Entering the dimly lit antiquities chamber, one is greeted with other reminders of the Black Land. Sarcophagi and an intact mummy are present, as well as figurines of various deities and other tokens of royalty and temples. But for the softer side of Egyptian life, one known to peasants, the visitor may appraise themselves of common household items used three millennia ago.
Neighboring the Egyptian collection are wall reliefs from the ancient Near East, showcasing various deities and mythical animals indicative of the region. I am afraid I cannot speak intelligently about these relics as it is not my area, but their power to impress on a layman is evident.
The Greek section is in itself worth a visit. Greek black and red pottery from archaic times depicts priceless scenes from the Iliad. Dionysian cultists would feel at home with the numerous representations of their deity and his retinue on later works of pottery. One can trace in the sculpture the evolution of harsh, idealistic forms of archaic thought to the softer and more realistic visions of Hellenistic times. For military buffs, the collection of Bronze Age arms and armor should delight (and judging by their size, the Ancient Greeks were a really short people!). Then finally there are many figurines of Olympians, including Athene, Artemis and Aphrodite.

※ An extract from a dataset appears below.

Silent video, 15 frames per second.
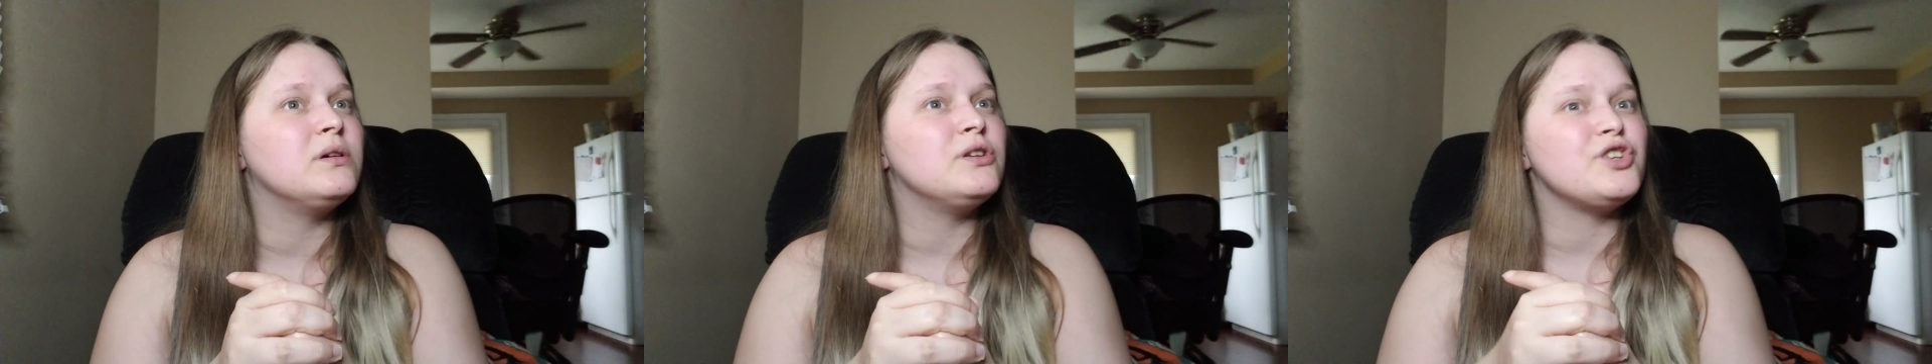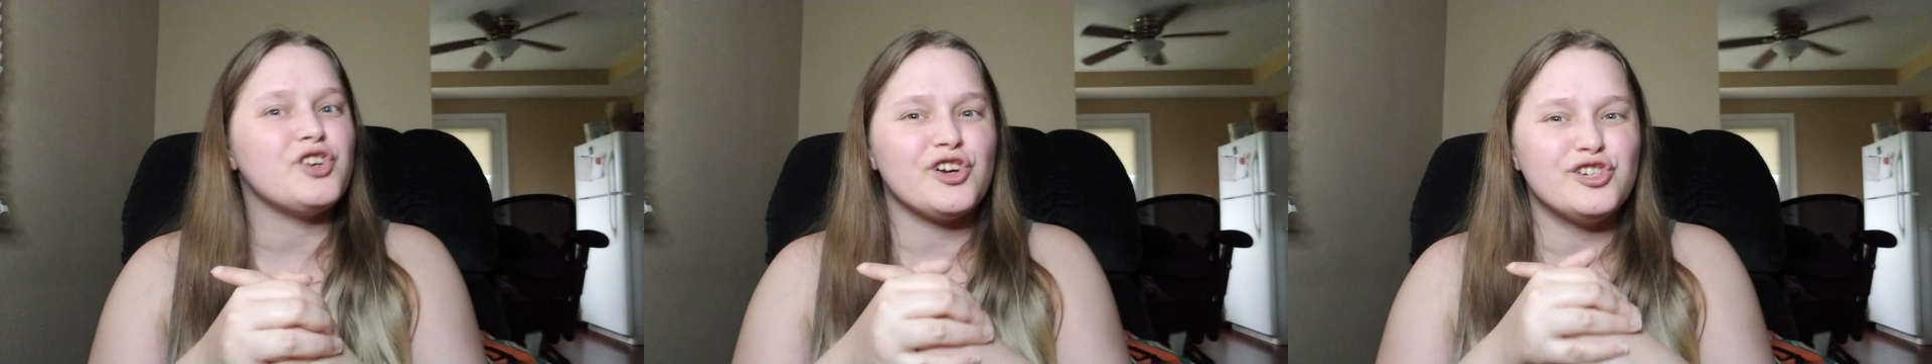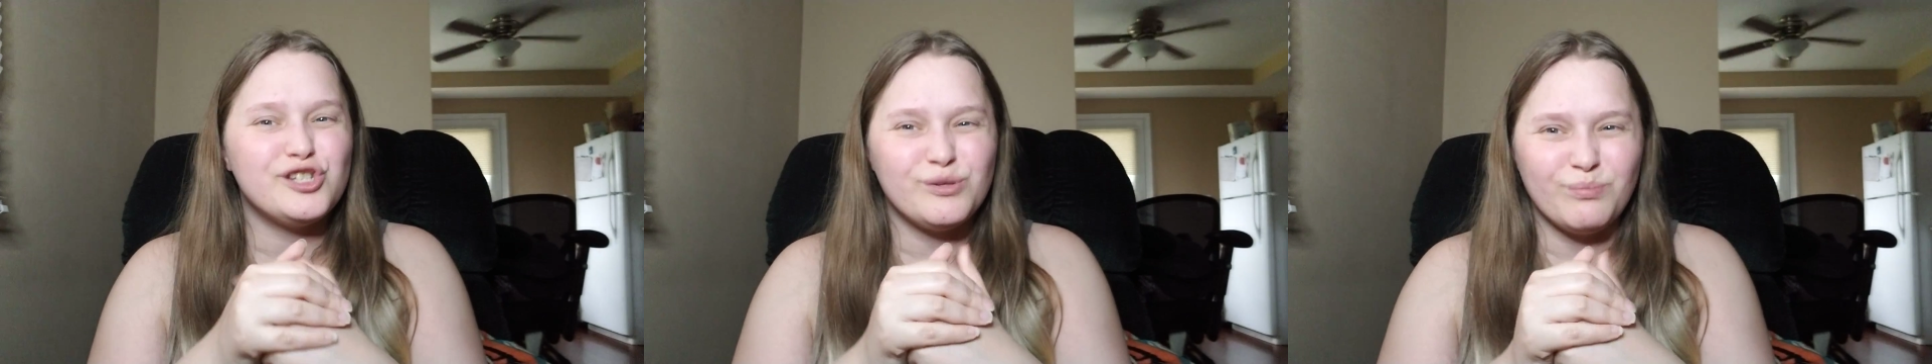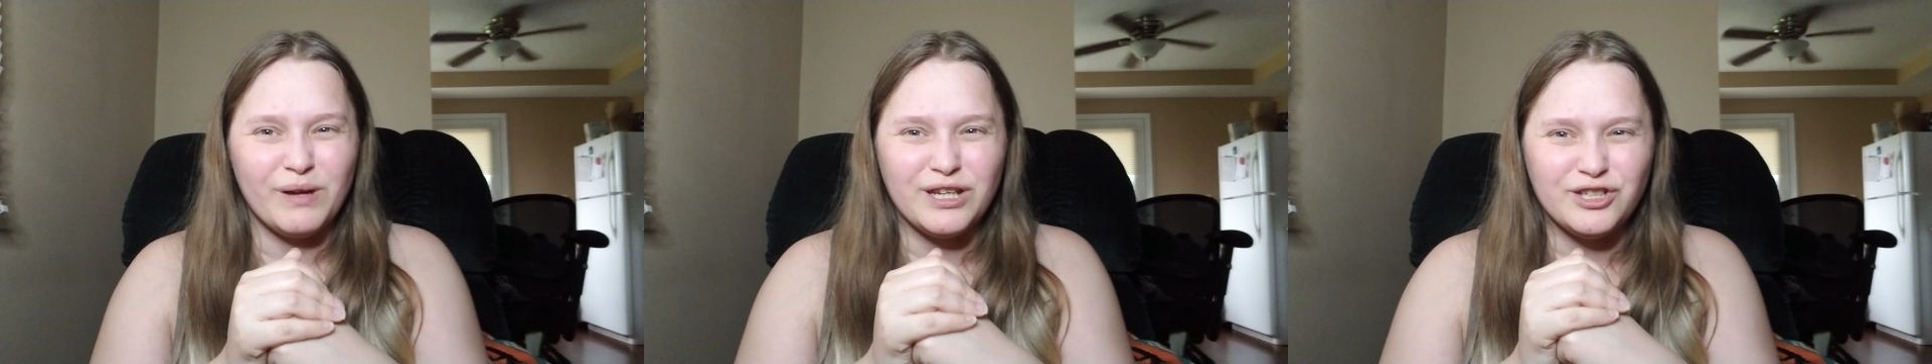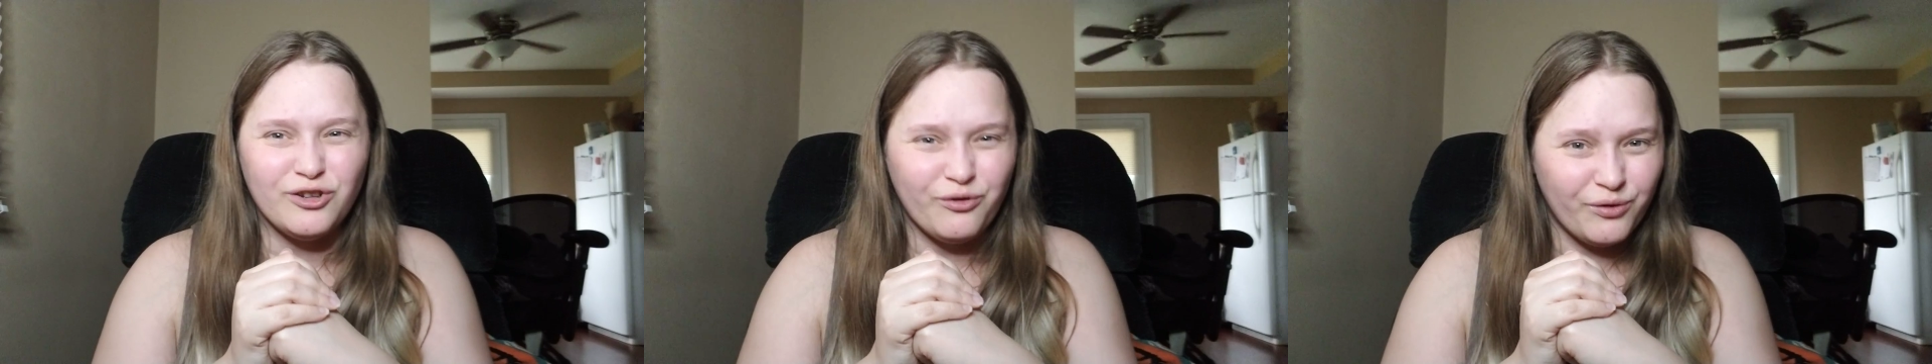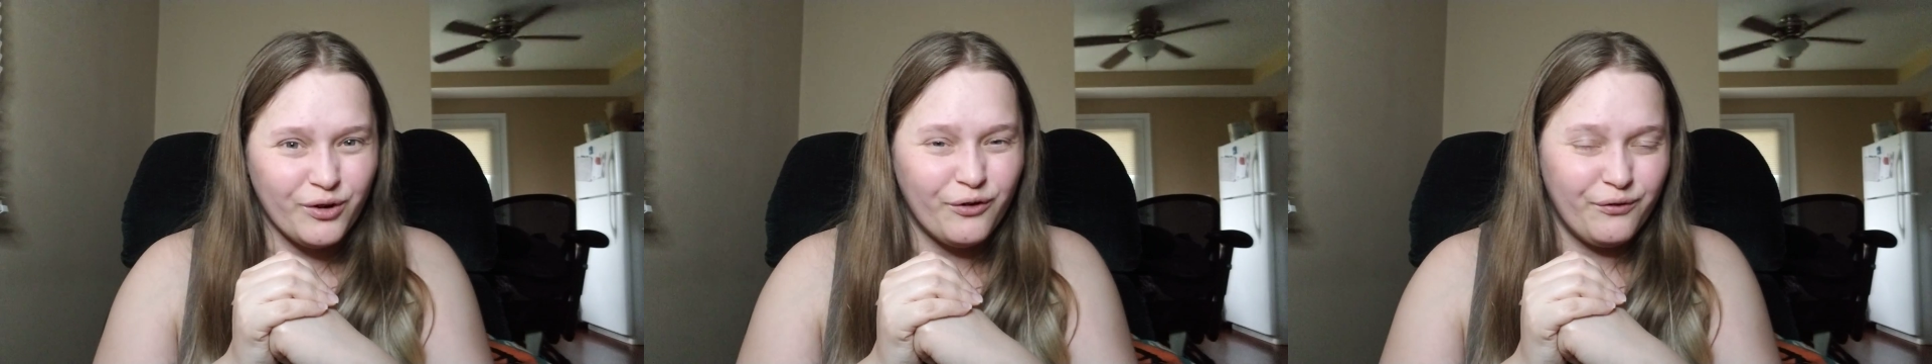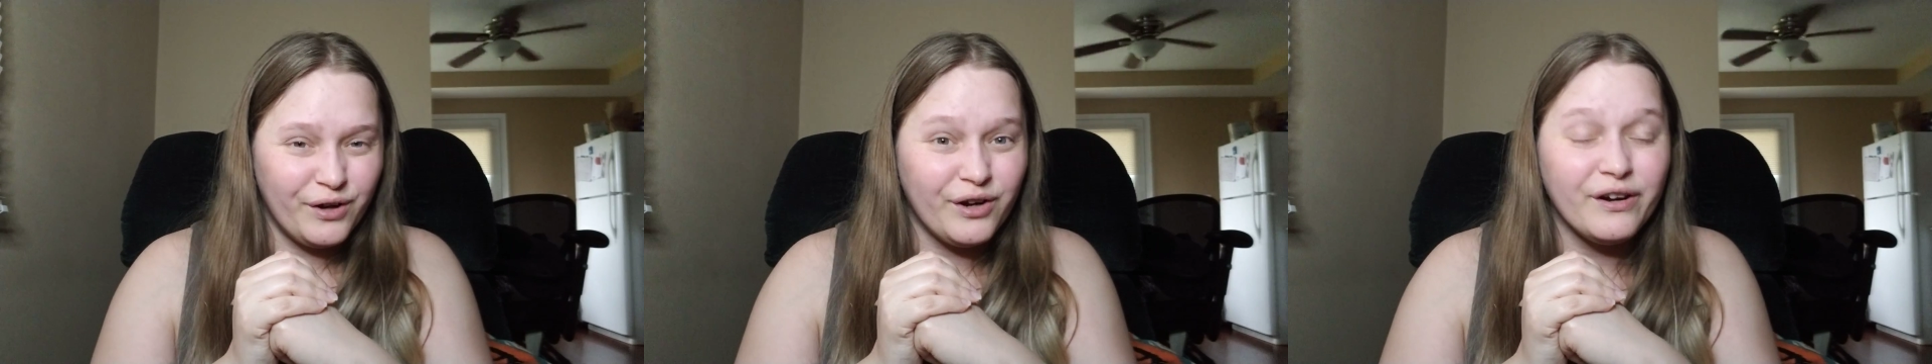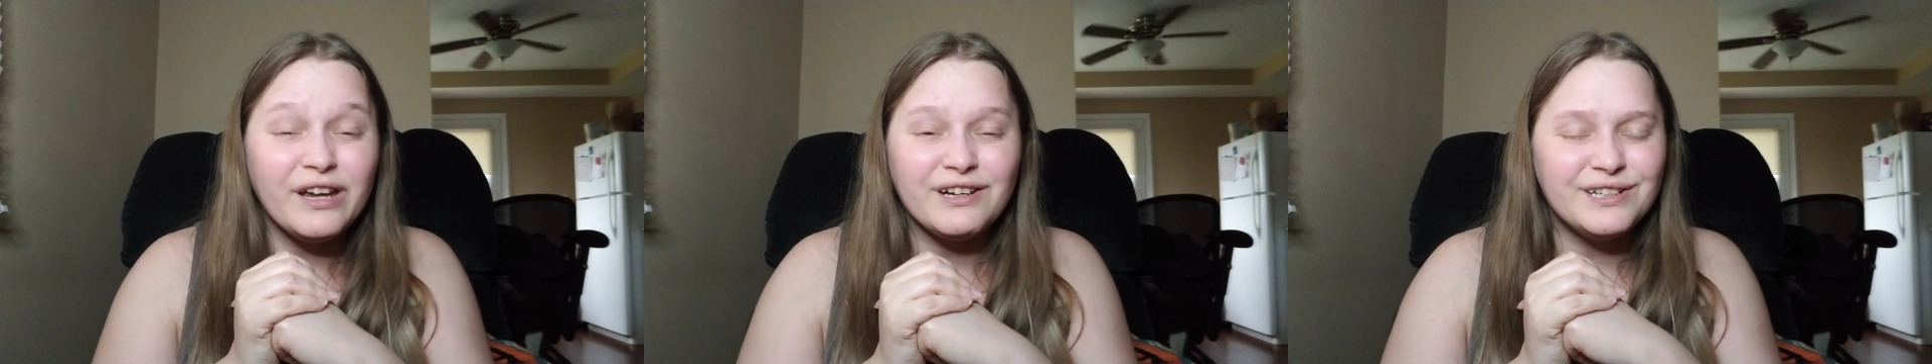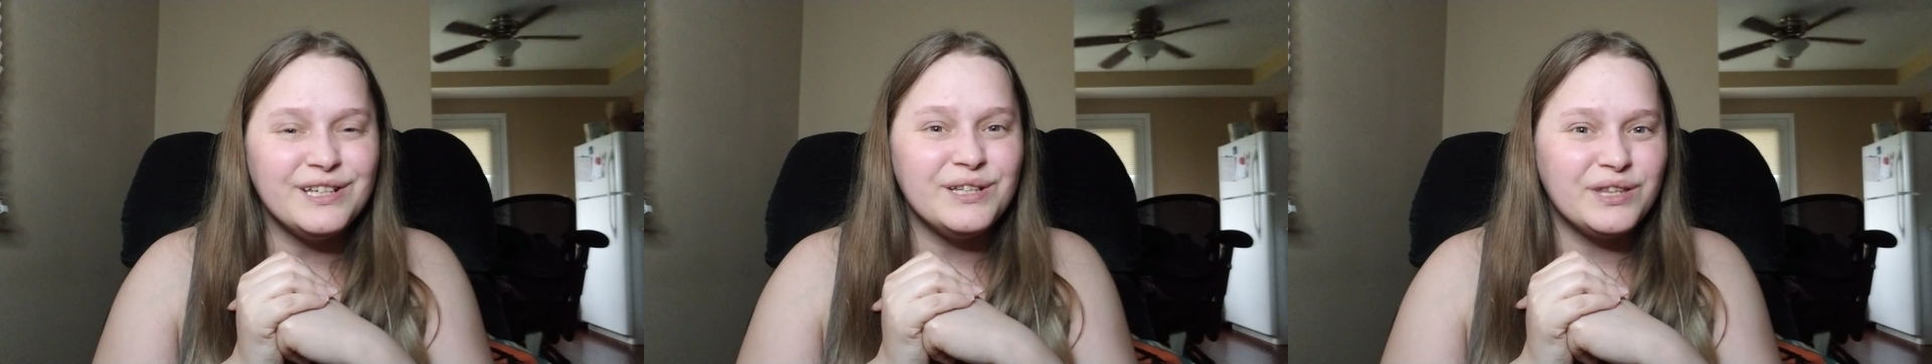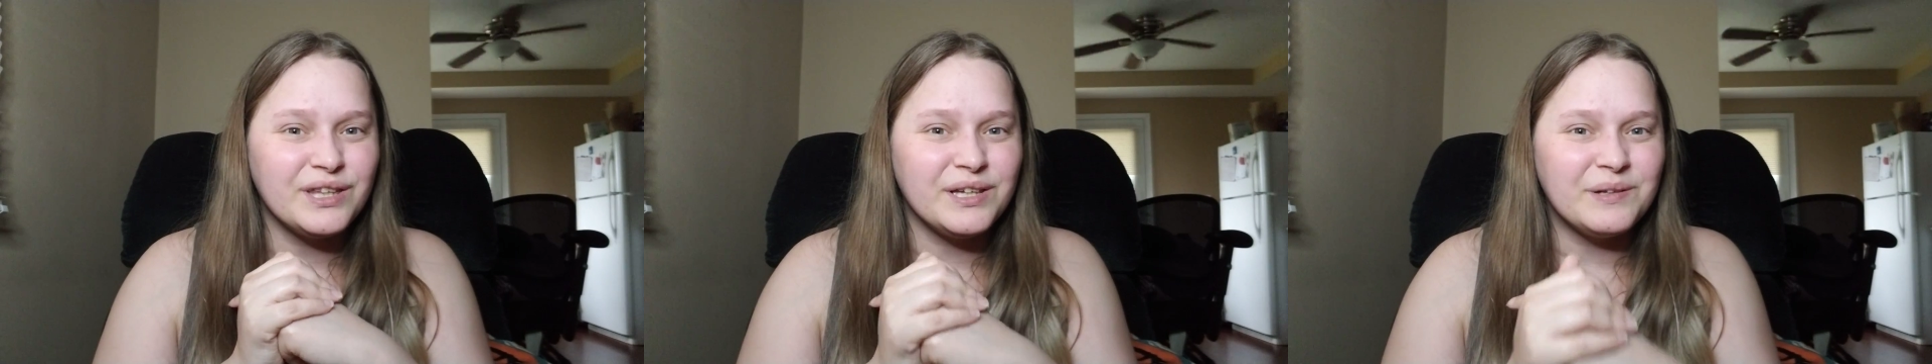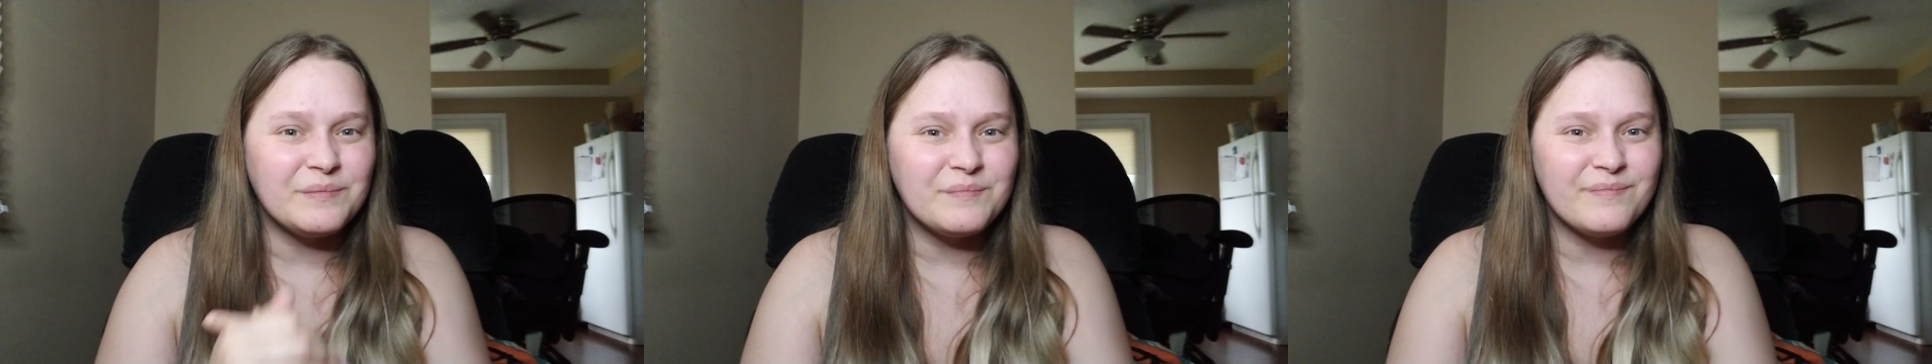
church made you feel very uneasy.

A small display on Etruscans comes next in the procession. Their pottery mirrors Greek style, only the Etruscans paint their characters in a more lively and dreamy pose. Once can also sample their exotic jewelry, an indication that the Etruscans, or at least the upper classes among them, lived up to the Greco-Roman stereotype of being lovers of luxury.
The Roman section is quite large. There are some breathtaking sculptures there, chiefly of important political figures. One may be interested in the sarcophagi of a prominent Roman family. The prize possession, to my mind, was actual figurines used in a Roman lararium from Pompei. The family to whom they belonged apparently honored Jupiter, Mercury, Alexander Helios and Isis-Fortuna. Clearly by the early empire the cosmopolitan and syncretic nature of Roman religion was manifest as evidenced by the popular religion.
So ends the tour of the antiquities, which I have highlighted. Once could easily spend a day or a lifetime soaking in the ambience. The basement of the museum has a gift shop with some hard to find books on history and culture, as well as a café with delectable treats.
And did I mention admission is absolutely free to the public, thanks to government grants? Yes, indeed. The Walter’s Art Museum is Baltimore’s best kept secret.